TASK DIRECTIONS: A faithful copy of the entries, without any pictures, is what is needed here.

INPUT DATA:
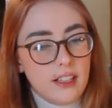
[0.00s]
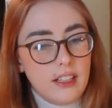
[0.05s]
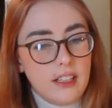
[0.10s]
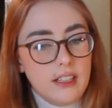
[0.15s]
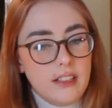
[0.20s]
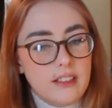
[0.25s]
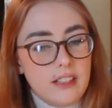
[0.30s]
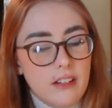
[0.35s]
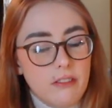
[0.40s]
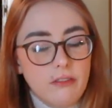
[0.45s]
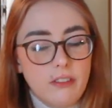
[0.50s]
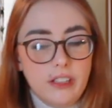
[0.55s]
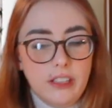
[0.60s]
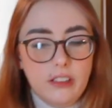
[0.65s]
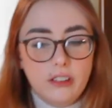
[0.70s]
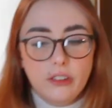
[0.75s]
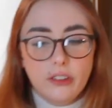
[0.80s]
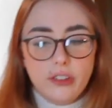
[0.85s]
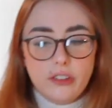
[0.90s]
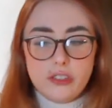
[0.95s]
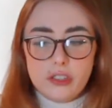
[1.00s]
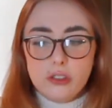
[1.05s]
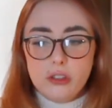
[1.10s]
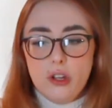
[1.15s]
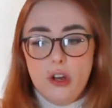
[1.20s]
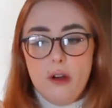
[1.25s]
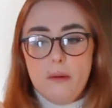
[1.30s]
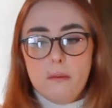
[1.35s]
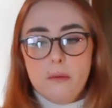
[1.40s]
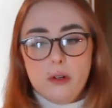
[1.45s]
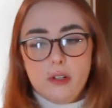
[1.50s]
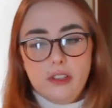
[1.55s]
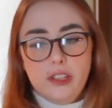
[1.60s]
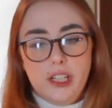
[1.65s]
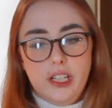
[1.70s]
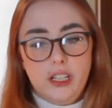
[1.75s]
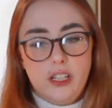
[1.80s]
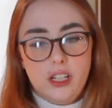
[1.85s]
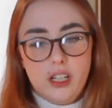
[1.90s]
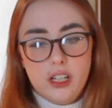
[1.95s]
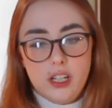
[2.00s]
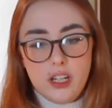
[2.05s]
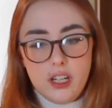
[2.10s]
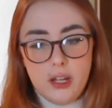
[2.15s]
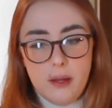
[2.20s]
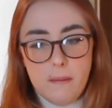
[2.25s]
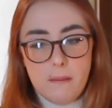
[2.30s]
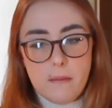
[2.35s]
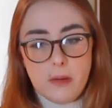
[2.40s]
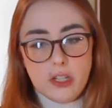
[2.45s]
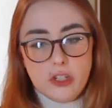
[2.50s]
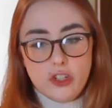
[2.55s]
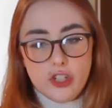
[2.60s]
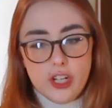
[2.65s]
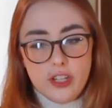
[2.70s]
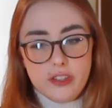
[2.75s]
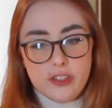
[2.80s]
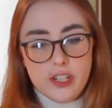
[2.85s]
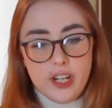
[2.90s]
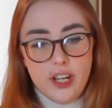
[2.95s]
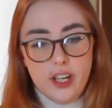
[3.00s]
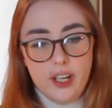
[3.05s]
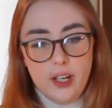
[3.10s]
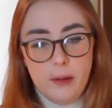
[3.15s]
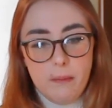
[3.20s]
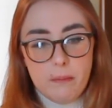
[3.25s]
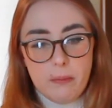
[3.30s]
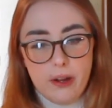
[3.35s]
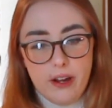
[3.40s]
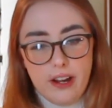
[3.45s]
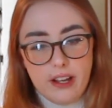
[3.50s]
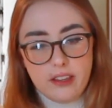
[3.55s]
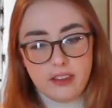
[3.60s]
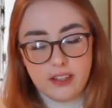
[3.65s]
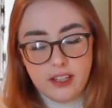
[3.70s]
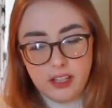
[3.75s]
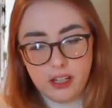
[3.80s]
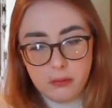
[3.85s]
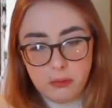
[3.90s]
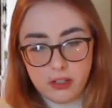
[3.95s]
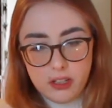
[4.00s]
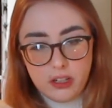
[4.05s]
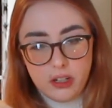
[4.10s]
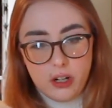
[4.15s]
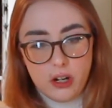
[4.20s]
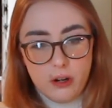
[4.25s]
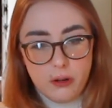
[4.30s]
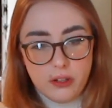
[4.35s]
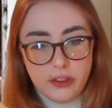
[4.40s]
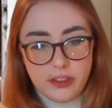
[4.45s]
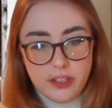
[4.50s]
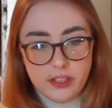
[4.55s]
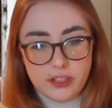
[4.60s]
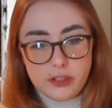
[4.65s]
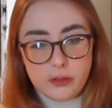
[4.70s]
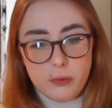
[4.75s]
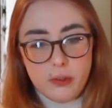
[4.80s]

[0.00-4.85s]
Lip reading: It definitely looks a lot more like magenta, but I think I'm gonna go with this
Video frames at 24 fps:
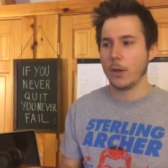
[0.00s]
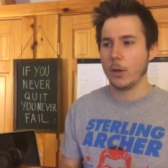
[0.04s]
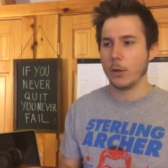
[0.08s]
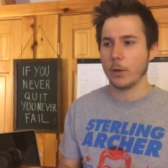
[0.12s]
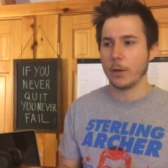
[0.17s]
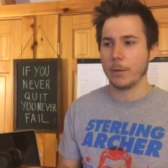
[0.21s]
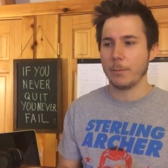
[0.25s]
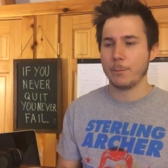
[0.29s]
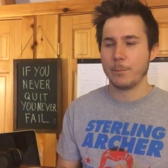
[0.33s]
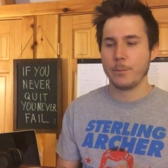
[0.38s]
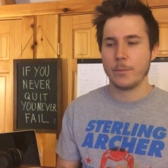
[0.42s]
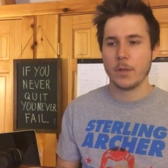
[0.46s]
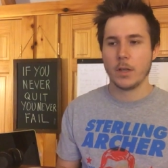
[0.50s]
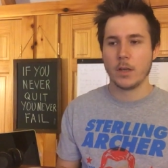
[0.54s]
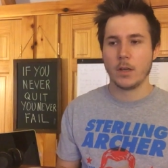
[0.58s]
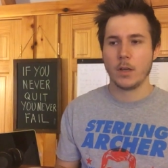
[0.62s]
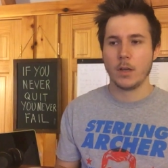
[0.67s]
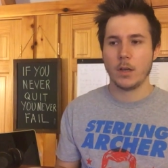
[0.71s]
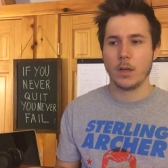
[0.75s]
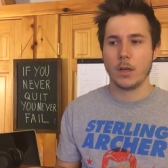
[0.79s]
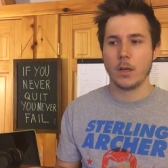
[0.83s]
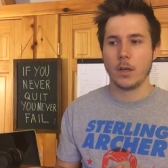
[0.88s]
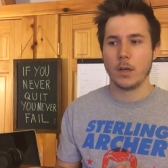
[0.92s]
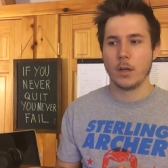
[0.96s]
Okay.
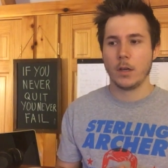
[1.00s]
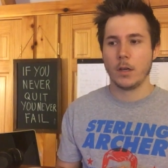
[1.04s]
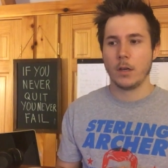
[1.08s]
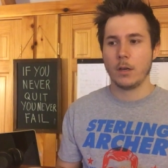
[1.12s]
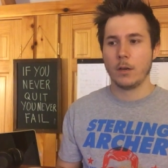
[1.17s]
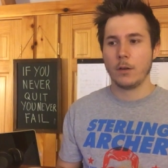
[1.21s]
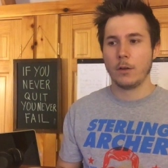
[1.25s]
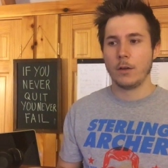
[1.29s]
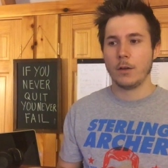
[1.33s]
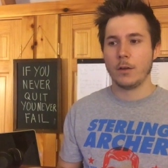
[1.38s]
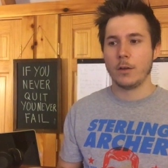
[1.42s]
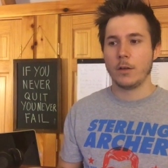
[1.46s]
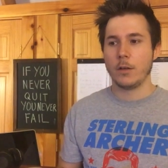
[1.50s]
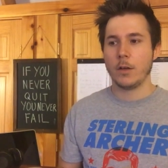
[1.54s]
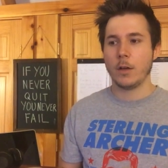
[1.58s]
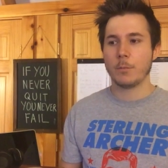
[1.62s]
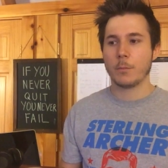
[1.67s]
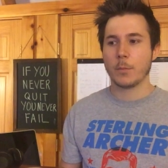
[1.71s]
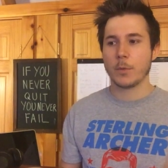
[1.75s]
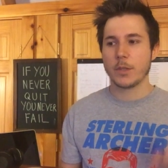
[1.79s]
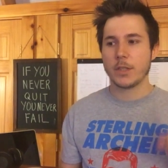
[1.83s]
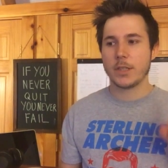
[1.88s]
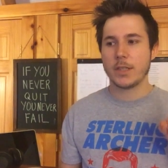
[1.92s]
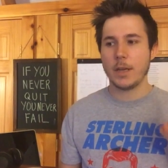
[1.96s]

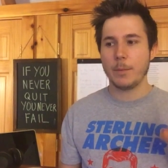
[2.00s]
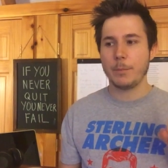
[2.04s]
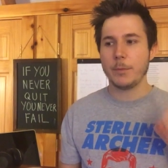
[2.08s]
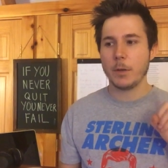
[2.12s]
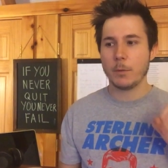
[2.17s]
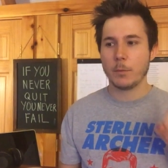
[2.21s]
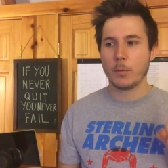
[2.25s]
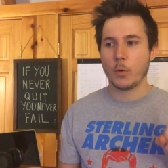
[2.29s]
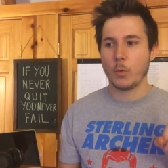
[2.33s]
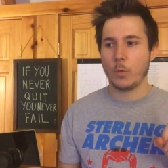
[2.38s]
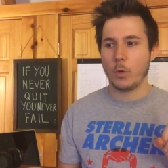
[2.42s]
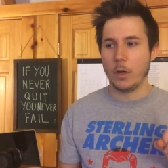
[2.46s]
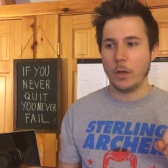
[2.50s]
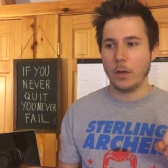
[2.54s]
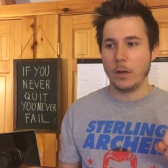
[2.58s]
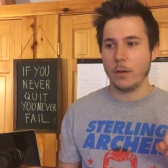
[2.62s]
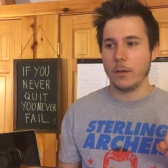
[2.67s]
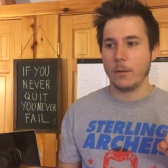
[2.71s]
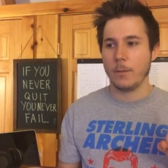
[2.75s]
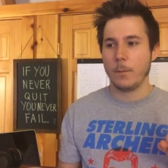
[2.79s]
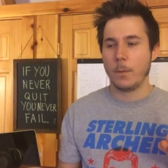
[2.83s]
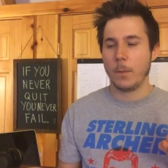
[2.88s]
Number, step number one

RESULT OF THE EXERCISE:
[0.00s]
[0.05s]
[0.10s]
[0.15s]
[0.20s]
[0.25s]
[0.30s]
[0.35s]
[0.40s]
[0.45s]
[0.50s]
[0.55s]
[0.60s]
[0.65s]
[0.70s]
[0.75s]
[0.80s]
[0.85s]
[0.90s]
[0.95s]
[1.00s]
[1.05s]
[1.10s]
[1.15s]
[1.20s]
[1.25s]
[1.30s]
[1.35s]
[1.40s]
[1.45s]
[1.50s]
[1.55s]
[1.60s]
[1.65s]
[1.70s]
[1.75s]
[1.80s]
[1.85s]
[1.90s]
[1.95s]
[2.00s]
[2.05s]
[2.10s]
[2.15s]
[2.20s]
[2.25s]
[2.30s]
[2.35s]
[2.40s]
[2.45s]
[2.50s]
[2.55s]
[2.60s]
[2.65s]
[2.70s]
[2.75s]
[2.80s]
[2.85s]
[2.90s]
[2.95s]
[3.00s]
[3.05s]
[3.10s]
[3.15s]
[3.20s]
[3.25s]
[3.30s]
[3.35s]
[3.40s]
[3.45s]
[3.50s]
[3.55s]
[3.60s]
[3.65s]
[3.70s]
[3.75s]
[3.80s]
[3.85s]
[3.90s]
[3.95s]
[4.00s]
[4.05s]
[4.10s]
[4.15s]
[4.20s]
[4.25s]
[4.30s]
[4.35s]
[4.40s]
[4.45s]
[4.50s]
[4.55s]
[4.60s]
[4.65s]
[4.70s]
[4.75s]
[4.80s]

[0.00-4.85s]
Lip reading: It definitely looks a lot more like magenta, but I think I'm gonna go with this
Video frames at 24 fps:
[0.00s]
[0.04s]
[0.08s]
[0.12s]
[0.17s]
[0.21s]
[0.25s]
[0.29s]
[0.33s]
[0.38s]
[0.42s]
[0.46s]
[0.50s]
[0.54s]
[0.58s]
[0.62s]
[0.67s]
[0.71s]
[0.75s]
[0.79s]
[0.83s]
[0.88s]
[0.92s]
[0.96s]
Okay.
[1.00s]
[1.04s]
[1.08s]
[1.12s]
[1.17s]
[1.21s]
[1.25s]
[1.29s]
[1.33s]
[1.38s]
[1.42s]
[1.46s]
[1.50s]
[1.54s]
[1.58s]
[1.62s]
[1.67s]
[1.71s]
[1.75s]
[1.79s]
[1.83s]
[1.88s]
[1.92s]
[1.96s]

[2.00s]
[2.04s]
[2.08s]
[2.12s]
[2.17s]
[2.21s]
[2.25s]
[2.29s]
[2.33s]
[2.38s]
[2.42s]
[2.46s]
[2.50s]
[2.54s]
[2.58s]
[2.62s]
[2.67s]
[2.71s]
[2.75s]
[2.79s]
[2.83s]
[2.88s]
Number, step number one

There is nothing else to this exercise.